**Task statement**
Set down every entry exactly as given. Pictures are to be left out.
(Available records Opens)
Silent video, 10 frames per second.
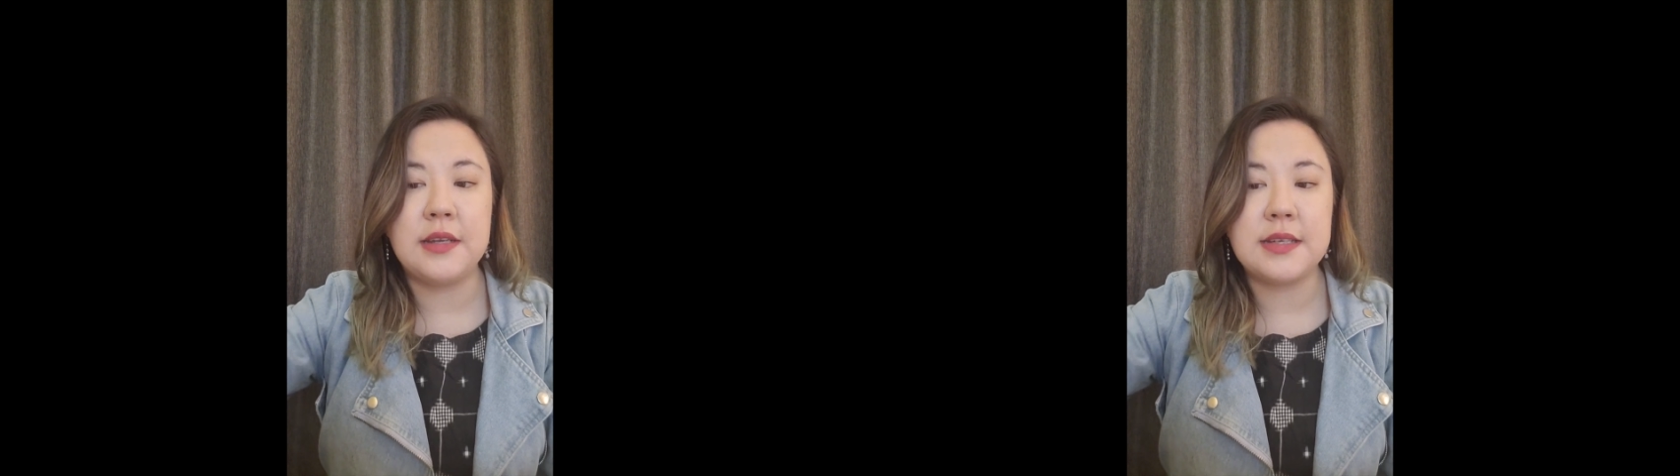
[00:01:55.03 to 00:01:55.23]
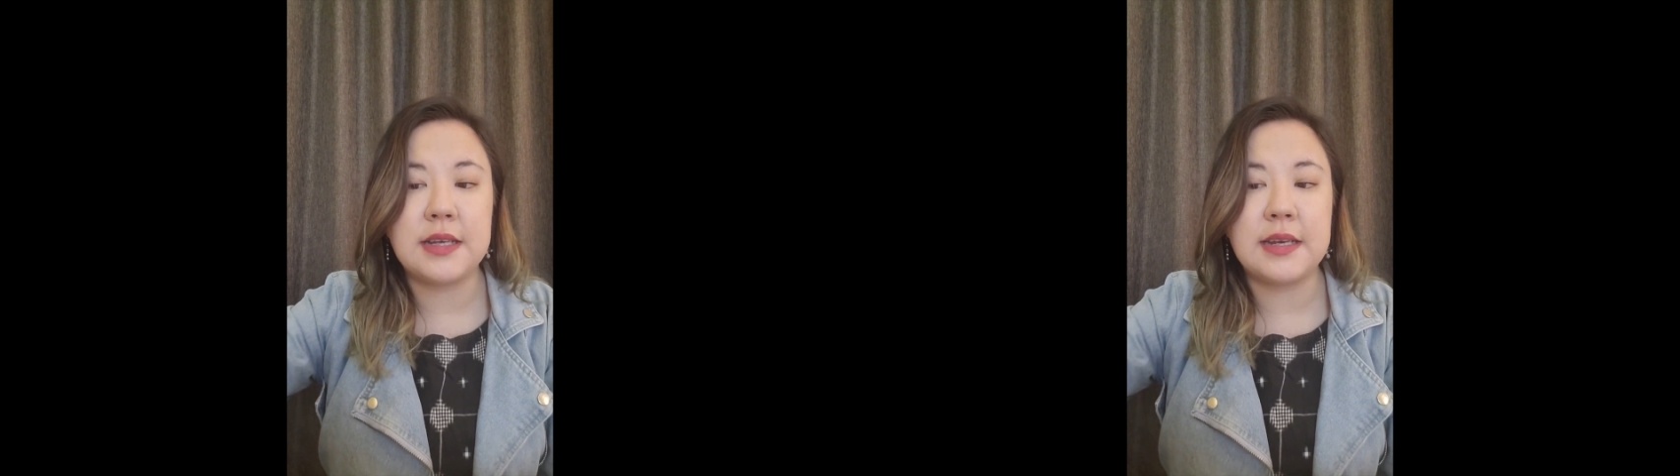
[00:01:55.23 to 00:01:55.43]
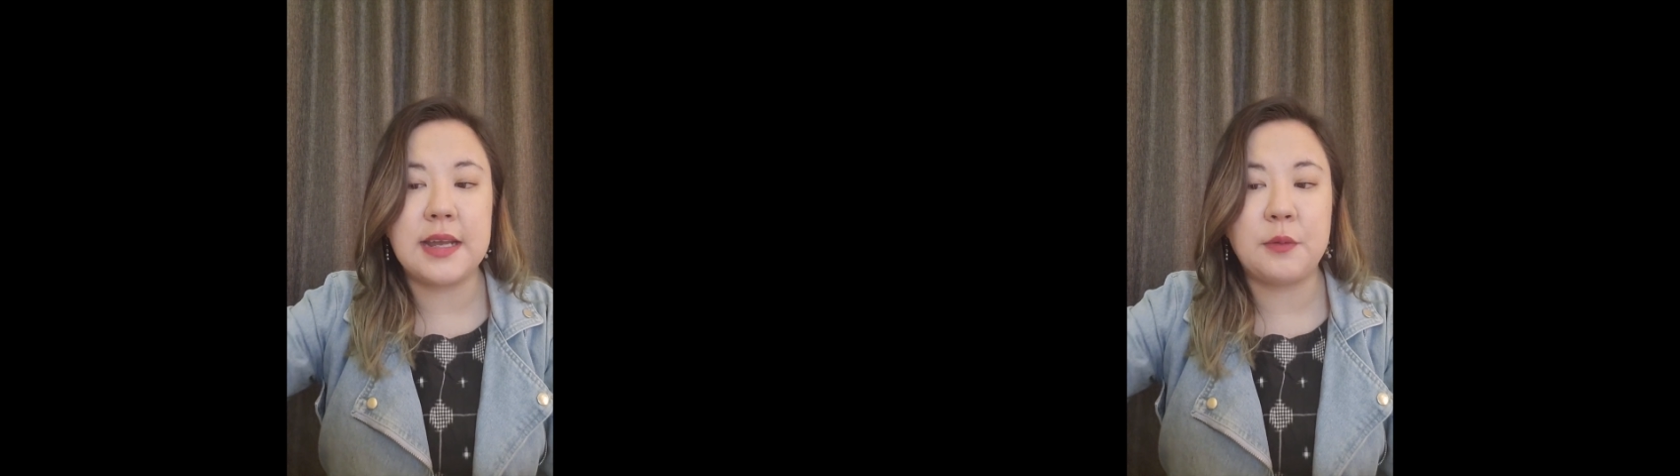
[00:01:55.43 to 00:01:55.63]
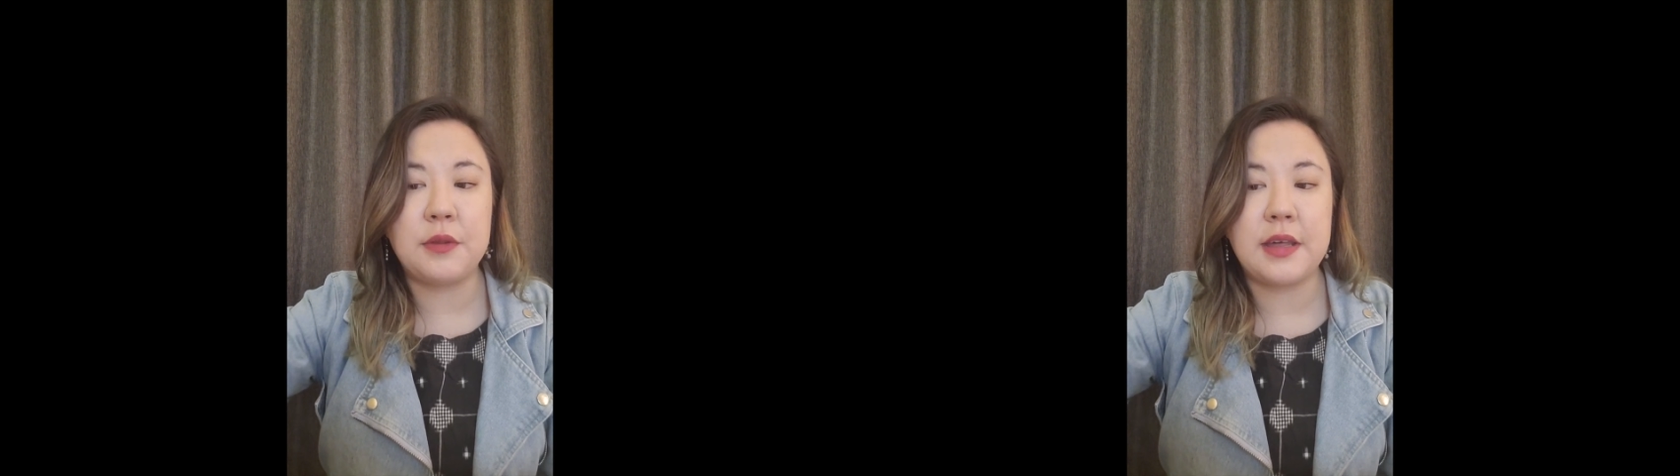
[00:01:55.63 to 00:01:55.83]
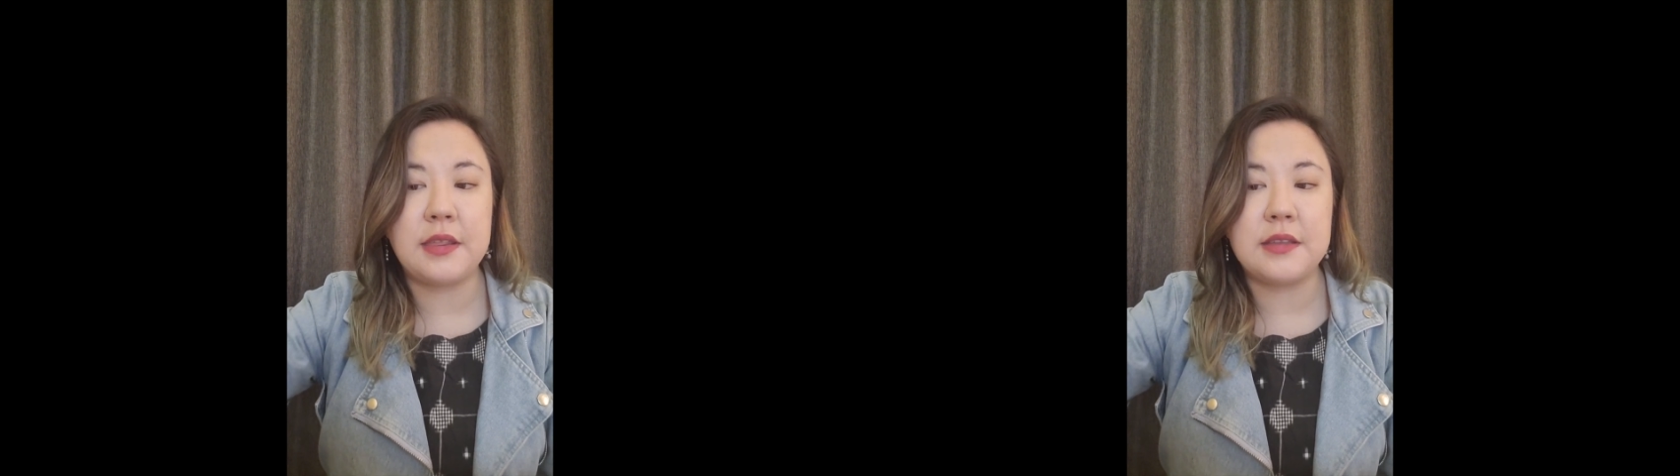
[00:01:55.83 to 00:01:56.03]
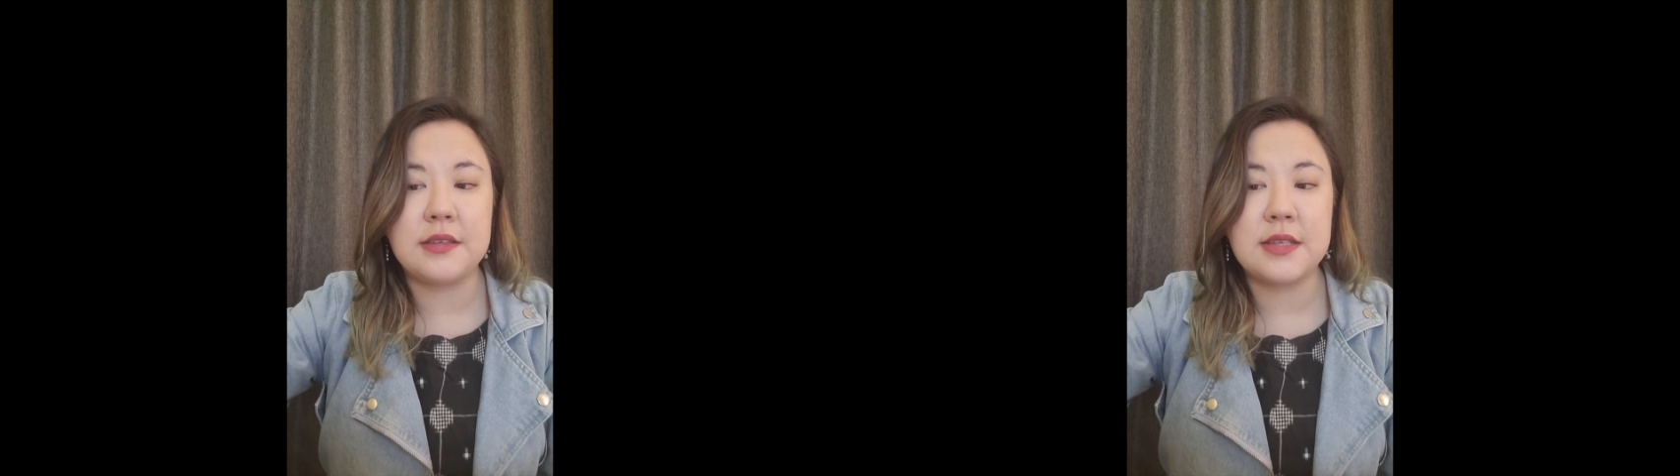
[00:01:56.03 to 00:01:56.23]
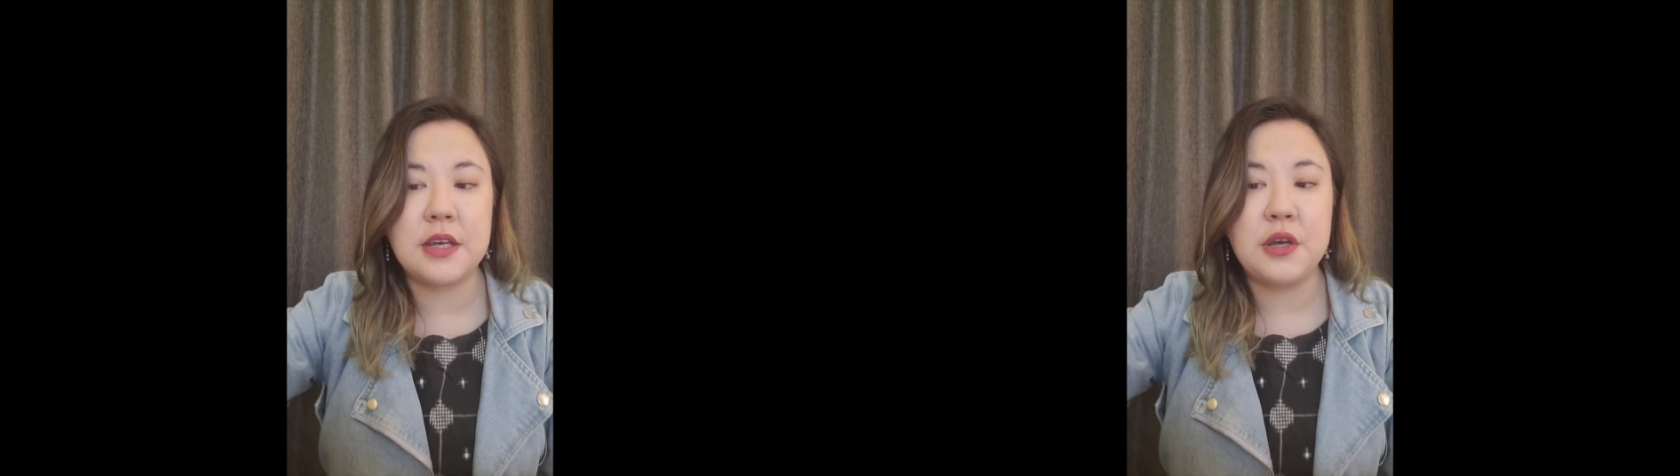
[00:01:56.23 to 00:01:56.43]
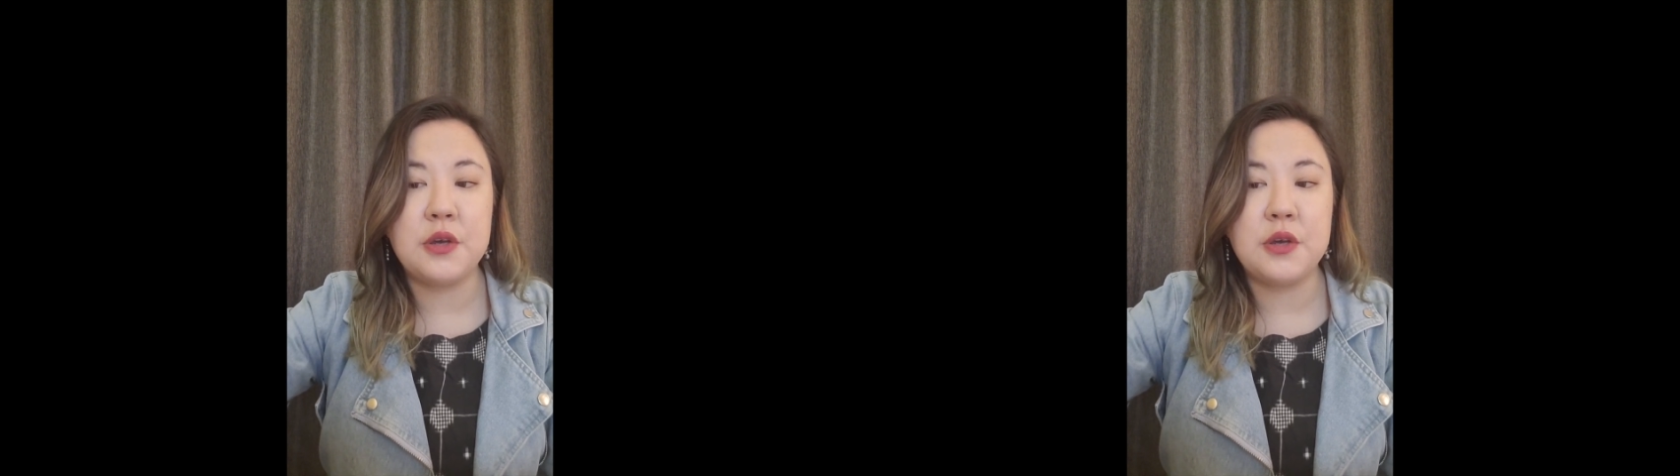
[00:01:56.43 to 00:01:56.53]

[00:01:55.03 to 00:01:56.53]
to connect with others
(Available records Closes)
**Solution for this problem**
Silent video, 10 frames per second.
[00:01:55.03 to 00:01:55.23]
[00:01:55.23 to 00:01:55.43]
[00:01:55.43 to 00:01:55.63]
[00:01:55.63 to 00:01:55.83]
[00:01:55.83 to 00:01:56.03]
[00:01:56.03 to 00:01:56.23]
[00:01:56.23 to 00:01:56.43]
[00:01:56.43 to 00:01:56.53]

[00:01:55.03 to 00:01:56.53]
to connect with others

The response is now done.